Apologies for the blur. I was interrupted by 'security' as I was taking
the shot (no pix allowed) and was not allowed to reshoot.

Joan Armatrading
The Gov, Sun Dec 7

Joan Armatrading burst on to the music scene in the mid seventies as a black woman who didn't sound like a typical black singer. She had a unique sense of melody and phrasing that was all her own. Born in the West Indies, she moved to Birmingham in the UK at the age of 7. I, like millions of others, was smitten by her self-titled breakthrough album in 1976, and after her performance at The Gov here in Adelaide, I'm still smitten.

Her music crosses an extraordinary range of styles - folk, pop, rock, blues, jazz - and while she is equally at home in all of them, she doesn't actually belong in any of them. Joan Armatrading is one of those rare artists who simply sounds like herself. Whatever style she is experimenting with, she dances on the edges of it. So you get her interpretation of blues; her interpretation of jazz. Except perhaps for rock. When she veers down the rock path she, surprisingly, is a classic rocker. A couple of guitar solos sounded quite Hendrix-esque. And then she's just as likely to follow that up with a soft melodic ballad on piano.

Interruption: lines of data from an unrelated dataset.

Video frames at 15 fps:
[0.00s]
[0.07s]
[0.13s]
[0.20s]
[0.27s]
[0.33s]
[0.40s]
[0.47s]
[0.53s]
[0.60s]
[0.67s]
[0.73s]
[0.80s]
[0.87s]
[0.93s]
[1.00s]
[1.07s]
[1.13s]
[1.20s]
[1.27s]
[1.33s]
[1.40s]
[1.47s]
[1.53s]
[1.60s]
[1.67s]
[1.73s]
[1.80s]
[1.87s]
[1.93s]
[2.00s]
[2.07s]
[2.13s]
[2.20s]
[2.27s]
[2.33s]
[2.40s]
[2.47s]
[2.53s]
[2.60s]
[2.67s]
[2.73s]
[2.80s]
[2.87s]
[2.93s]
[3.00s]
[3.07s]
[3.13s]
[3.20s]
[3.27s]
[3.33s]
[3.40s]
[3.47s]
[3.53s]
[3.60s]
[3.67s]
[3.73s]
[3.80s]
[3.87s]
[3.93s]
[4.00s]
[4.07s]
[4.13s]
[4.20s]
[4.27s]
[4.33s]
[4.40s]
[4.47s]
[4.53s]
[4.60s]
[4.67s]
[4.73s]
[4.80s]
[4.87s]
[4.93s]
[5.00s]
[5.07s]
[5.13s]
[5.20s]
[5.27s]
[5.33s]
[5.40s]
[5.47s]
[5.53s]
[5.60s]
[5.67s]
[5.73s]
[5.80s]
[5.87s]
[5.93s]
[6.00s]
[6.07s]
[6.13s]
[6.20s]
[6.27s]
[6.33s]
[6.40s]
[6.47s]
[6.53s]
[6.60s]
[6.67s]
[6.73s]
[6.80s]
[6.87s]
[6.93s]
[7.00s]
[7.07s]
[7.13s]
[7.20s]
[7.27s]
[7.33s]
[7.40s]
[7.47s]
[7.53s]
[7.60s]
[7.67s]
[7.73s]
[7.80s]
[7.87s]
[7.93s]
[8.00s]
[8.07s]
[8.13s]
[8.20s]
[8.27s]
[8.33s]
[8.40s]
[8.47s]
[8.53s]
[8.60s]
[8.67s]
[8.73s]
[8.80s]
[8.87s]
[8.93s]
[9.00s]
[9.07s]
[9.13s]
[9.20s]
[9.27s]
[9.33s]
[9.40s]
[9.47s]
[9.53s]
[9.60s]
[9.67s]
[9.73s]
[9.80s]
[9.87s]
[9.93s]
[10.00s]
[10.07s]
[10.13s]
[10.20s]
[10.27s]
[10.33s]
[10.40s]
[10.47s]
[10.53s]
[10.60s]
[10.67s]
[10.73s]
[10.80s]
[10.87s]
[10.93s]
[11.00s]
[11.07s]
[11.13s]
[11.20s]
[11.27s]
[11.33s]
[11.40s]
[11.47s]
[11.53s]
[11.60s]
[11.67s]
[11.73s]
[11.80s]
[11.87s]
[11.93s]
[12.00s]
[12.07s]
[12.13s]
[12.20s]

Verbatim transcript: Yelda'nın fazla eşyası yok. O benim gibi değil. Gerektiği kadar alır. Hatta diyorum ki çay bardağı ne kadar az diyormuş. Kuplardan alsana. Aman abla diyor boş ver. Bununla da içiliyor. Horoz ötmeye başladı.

Armatrading took us through a representative sample of a musical canon that spans four decades. There were plenty of her best known numbers - Me Myself I, Drop the Pilot, Love and Affection, All the Way from America - and a selection of songs from her more recent forays into jazz and blues influenced offerings.

From the outset she was gracious and witty. I loved the way she paused at the conclusion of each song long enough to allow us to show our appreciation, and for us to see her smile warmly in enjoyment of the moment. Quite endearing.

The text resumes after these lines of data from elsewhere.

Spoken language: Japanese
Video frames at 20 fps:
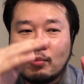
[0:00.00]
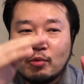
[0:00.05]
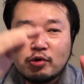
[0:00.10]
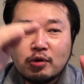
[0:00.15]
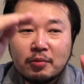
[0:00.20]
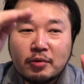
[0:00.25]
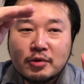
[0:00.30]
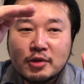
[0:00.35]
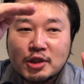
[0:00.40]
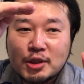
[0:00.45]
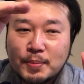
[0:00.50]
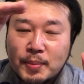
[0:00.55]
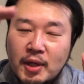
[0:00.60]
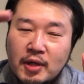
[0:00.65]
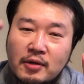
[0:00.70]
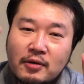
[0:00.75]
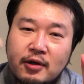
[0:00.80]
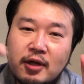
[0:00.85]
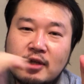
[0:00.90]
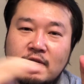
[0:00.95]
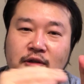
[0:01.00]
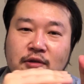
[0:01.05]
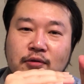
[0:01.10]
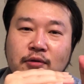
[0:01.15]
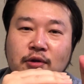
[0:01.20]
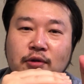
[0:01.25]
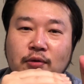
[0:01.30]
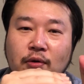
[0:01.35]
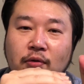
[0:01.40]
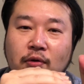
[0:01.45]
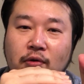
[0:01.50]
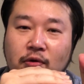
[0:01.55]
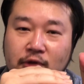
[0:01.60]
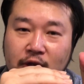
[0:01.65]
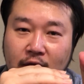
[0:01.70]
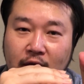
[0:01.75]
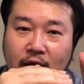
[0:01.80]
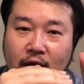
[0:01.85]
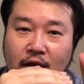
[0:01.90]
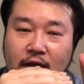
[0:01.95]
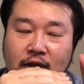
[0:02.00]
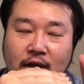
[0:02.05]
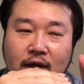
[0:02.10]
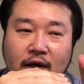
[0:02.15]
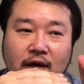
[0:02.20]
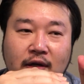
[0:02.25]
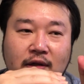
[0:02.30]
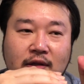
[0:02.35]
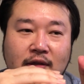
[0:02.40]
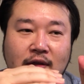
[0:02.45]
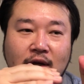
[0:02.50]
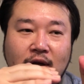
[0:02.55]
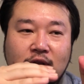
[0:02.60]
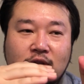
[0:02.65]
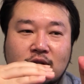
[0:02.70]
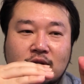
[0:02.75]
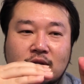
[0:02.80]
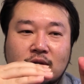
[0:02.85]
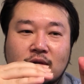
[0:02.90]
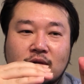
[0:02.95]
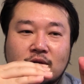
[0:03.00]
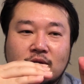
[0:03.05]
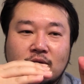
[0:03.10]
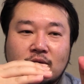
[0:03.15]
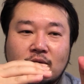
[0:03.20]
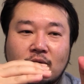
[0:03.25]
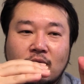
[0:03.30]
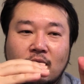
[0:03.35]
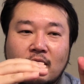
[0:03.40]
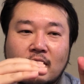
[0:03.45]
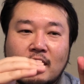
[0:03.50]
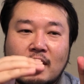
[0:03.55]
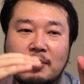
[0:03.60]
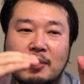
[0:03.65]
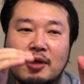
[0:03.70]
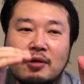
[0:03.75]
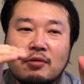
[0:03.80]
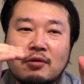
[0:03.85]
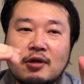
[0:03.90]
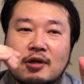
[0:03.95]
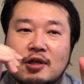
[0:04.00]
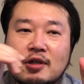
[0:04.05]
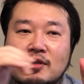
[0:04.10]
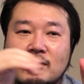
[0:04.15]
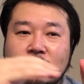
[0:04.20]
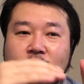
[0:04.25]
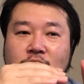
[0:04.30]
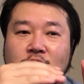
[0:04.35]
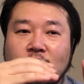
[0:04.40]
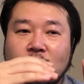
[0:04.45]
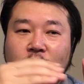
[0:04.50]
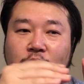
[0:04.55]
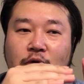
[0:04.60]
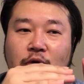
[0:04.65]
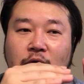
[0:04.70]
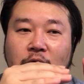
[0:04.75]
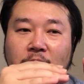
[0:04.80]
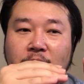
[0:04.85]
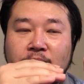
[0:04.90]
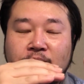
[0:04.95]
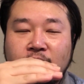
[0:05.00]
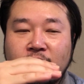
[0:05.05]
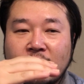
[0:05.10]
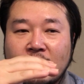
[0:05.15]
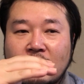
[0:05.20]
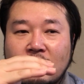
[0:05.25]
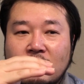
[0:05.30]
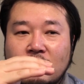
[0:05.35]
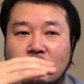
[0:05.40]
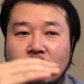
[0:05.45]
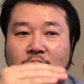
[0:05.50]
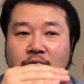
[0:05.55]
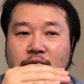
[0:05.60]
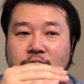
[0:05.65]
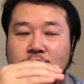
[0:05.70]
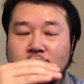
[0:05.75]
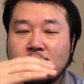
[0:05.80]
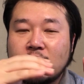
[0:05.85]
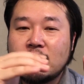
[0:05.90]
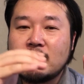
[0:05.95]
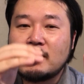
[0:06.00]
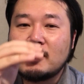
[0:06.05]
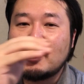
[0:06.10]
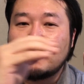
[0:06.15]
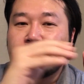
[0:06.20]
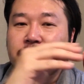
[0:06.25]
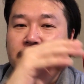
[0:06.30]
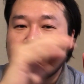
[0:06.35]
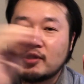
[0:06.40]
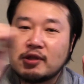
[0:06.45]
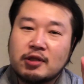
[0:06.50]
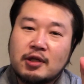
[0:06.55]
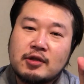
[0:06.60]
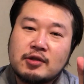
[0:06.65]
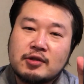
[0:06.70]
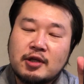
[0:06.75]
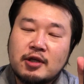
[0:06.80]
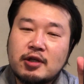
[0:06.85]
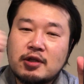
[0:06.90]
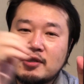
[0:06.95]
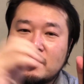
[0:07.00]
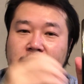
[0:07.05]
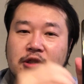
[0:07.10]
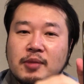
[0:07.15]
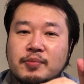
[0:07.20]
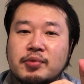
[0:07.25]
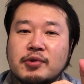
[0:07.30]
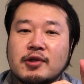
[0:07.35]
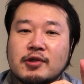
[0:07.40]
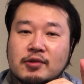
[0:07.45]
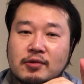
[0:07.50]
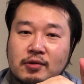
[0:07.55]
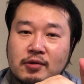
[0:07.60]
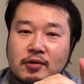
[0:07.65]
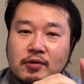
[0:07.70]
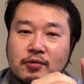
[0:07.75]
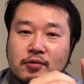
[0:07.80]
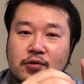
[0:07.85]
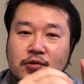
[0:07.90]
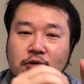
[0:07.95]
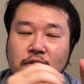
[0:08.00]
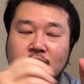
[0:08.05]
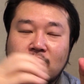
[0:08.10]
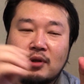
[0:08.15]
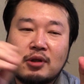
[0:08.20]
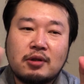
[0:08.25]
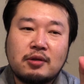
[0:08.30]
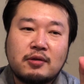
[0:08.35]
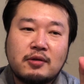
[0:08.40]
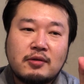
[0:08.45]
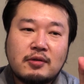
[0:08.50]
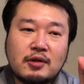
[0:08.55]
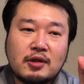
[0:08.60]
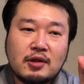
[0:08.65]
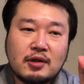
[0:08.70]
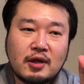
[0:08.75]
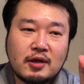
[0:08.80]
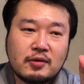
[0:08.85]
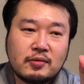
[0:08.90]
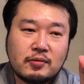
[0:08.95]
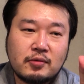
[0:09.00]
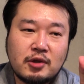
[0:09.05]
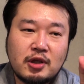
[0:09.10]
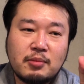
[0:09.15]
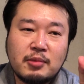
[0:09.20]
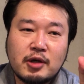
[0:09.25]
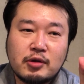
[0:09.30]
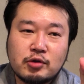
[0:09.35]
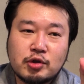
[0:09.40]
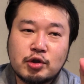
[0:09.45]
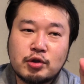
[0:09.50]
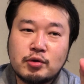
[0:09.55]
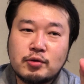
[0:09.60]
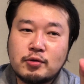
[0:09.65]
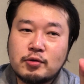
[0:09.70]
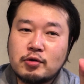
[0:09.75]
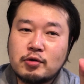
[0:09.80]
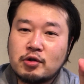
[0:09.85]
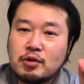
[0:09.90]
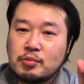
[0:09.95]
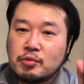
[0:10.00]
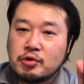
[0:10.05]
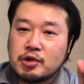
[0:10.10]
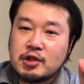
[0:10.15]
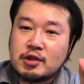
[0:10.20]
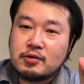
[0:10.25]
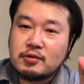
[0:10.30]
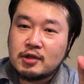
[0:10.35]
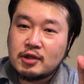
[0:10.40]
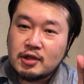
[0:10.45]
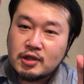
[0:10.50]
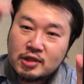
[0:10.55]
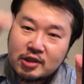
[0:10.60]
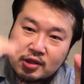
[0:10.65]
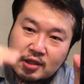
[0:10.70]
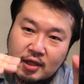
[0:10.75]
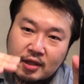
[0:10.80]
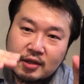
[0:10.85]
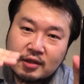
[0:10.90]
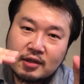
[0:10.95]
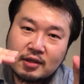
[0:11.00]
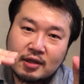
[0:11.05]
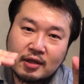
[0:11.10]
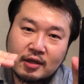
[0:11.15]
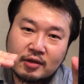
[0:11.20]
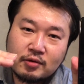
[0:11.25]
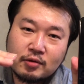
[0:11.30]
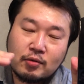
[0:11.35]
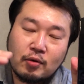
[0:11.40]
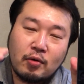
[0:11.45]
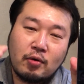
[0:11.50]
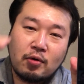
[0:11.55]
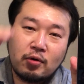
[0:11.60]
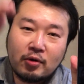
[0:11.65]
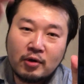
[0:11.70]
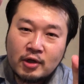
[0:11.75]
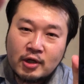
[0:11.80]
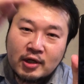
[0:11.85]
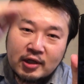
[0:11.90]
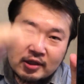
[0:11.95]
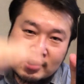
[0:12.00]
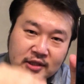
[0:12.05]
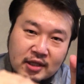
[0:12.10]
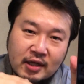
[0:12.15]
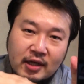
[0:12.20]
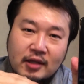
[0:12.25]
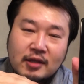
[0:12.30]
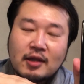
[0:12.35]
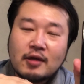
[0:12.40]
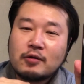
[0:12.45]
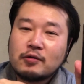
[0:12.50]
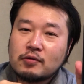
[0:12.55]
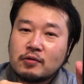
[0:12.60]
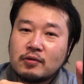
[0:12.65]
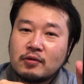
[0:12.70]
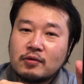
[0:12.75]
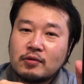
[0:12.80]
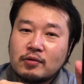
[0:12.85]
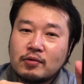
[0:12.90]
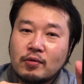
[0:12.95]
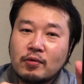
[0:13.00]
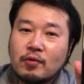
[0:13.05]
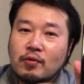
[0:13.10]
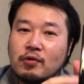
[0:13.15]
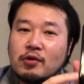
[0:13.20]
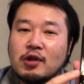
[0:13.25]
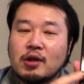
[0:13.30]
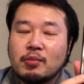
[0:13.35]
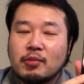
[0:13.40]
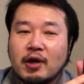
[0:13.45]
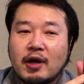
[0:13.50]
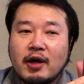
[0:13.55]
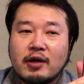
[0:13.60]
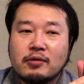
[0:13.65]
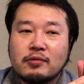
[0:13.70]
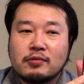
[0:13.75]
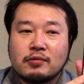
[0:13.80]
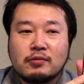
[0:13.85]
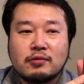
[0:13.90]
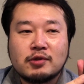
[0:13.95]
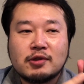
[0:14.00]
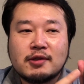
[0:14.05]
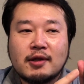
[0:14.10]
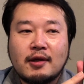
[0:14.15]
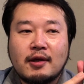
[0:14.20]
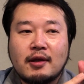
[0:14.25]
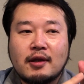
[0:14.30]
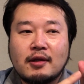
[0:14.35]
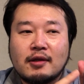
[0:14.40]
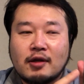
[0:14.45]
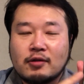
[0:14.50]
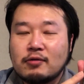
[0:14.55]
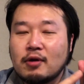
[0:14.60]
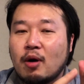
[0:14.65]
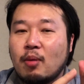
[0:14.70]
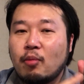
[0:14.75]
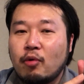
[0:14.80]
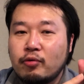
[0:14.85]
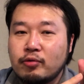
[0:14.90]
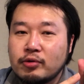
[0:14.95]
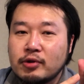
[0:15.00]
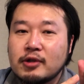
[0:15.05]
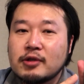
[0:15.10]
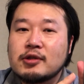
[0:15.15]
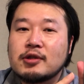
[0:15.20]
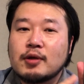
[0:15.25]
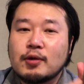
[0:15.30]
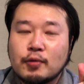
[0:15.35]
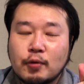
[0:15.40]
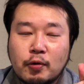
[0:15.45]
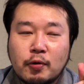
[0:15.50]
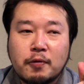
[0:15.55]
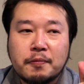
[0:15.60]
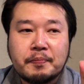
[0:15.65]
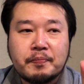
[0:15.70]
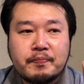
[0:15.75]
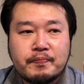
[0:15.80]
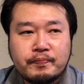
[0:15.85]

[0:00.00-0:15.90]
もともとスペックが低いところででかつその画面の解像度も要はフル HD プラスじゃないです HD プラスっていうちょっとあの今の主流よりも一段落こう下げてるところでもあるせいだとは思うんですけど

Midway through her performance we were treated to a slide show of her career highlights - musical and personal. It felt like we were in her lounge room at home sharing precious memories. It was a nice touch.

Several songs featured pre-recorded parts to fill out the sound. At times this worked really well. It allowed her to play nifty jazz lead parts on songs like Stepping Out, and have us enjoy the brass embellishment on the classic Love and Affection. She told us she's played this song in every concert she's ever played, and you can see why. It is indeed a classic. ("Sing me another love song but this time with a little dedication.") On other songs like the reggae influenced Rosie I found the extra overlay intrusive.

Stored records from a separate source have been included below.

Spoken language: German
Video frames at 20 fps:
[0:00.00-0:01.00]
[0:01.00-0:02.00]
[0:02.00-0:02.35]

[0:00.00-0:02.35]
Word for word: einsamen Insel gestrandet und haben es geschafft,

Drop the Pilot was very funky, and Me Myself I once again revealed Joan the rocker. She finished with the gentle Willow, and invited the audience to join in. We all sent ourselves home singing in unison as Joan sat, smiling again, at the keyboard.

It was a privilege to finally see Joan Armatrading in person. She's still pushing boundaries and her voice still sounds as rich and mellifluous as it ever did. Like 'massage for the brain' someone commented. Swapping seamlessly between electric guitar, piano and her trademark 12 string Ovation, she generously shared forty years of original music and few were disappointed. Most in fact were rapt.

(Also published on The Clothesline)

Footnote:

7 years later I was rapt to find this review featured on Joan Armatrading's own website!


Wednesday, December 03, 2014

Susan Greenfield Rings The Alarm Bells Again

Baroness Susan Greenfield has been giving talks on the dangers associated with Internet technology for some years now. I have worked in the field of educational technology for the last 15 years and often read her reports on her research and subsequent disparaging grand conclusions about technology so I admit that I probably went to hear her recent address at the University of South Australia with a degree of bias. Nevertheless I wanted to hear her for myself and make up my own mind.

In broad sweep I actually agree with much of what she had to day. Like her, I am concerned about how mobile and Internet technologies may be rewiring our brains, and redefining us as a species. I get no joy, and a degree of angst, when I see a 20 something person buried in the screen of their phone and not once look up to see what might be happening outside the train window during a 45 minute journey through superb scenery.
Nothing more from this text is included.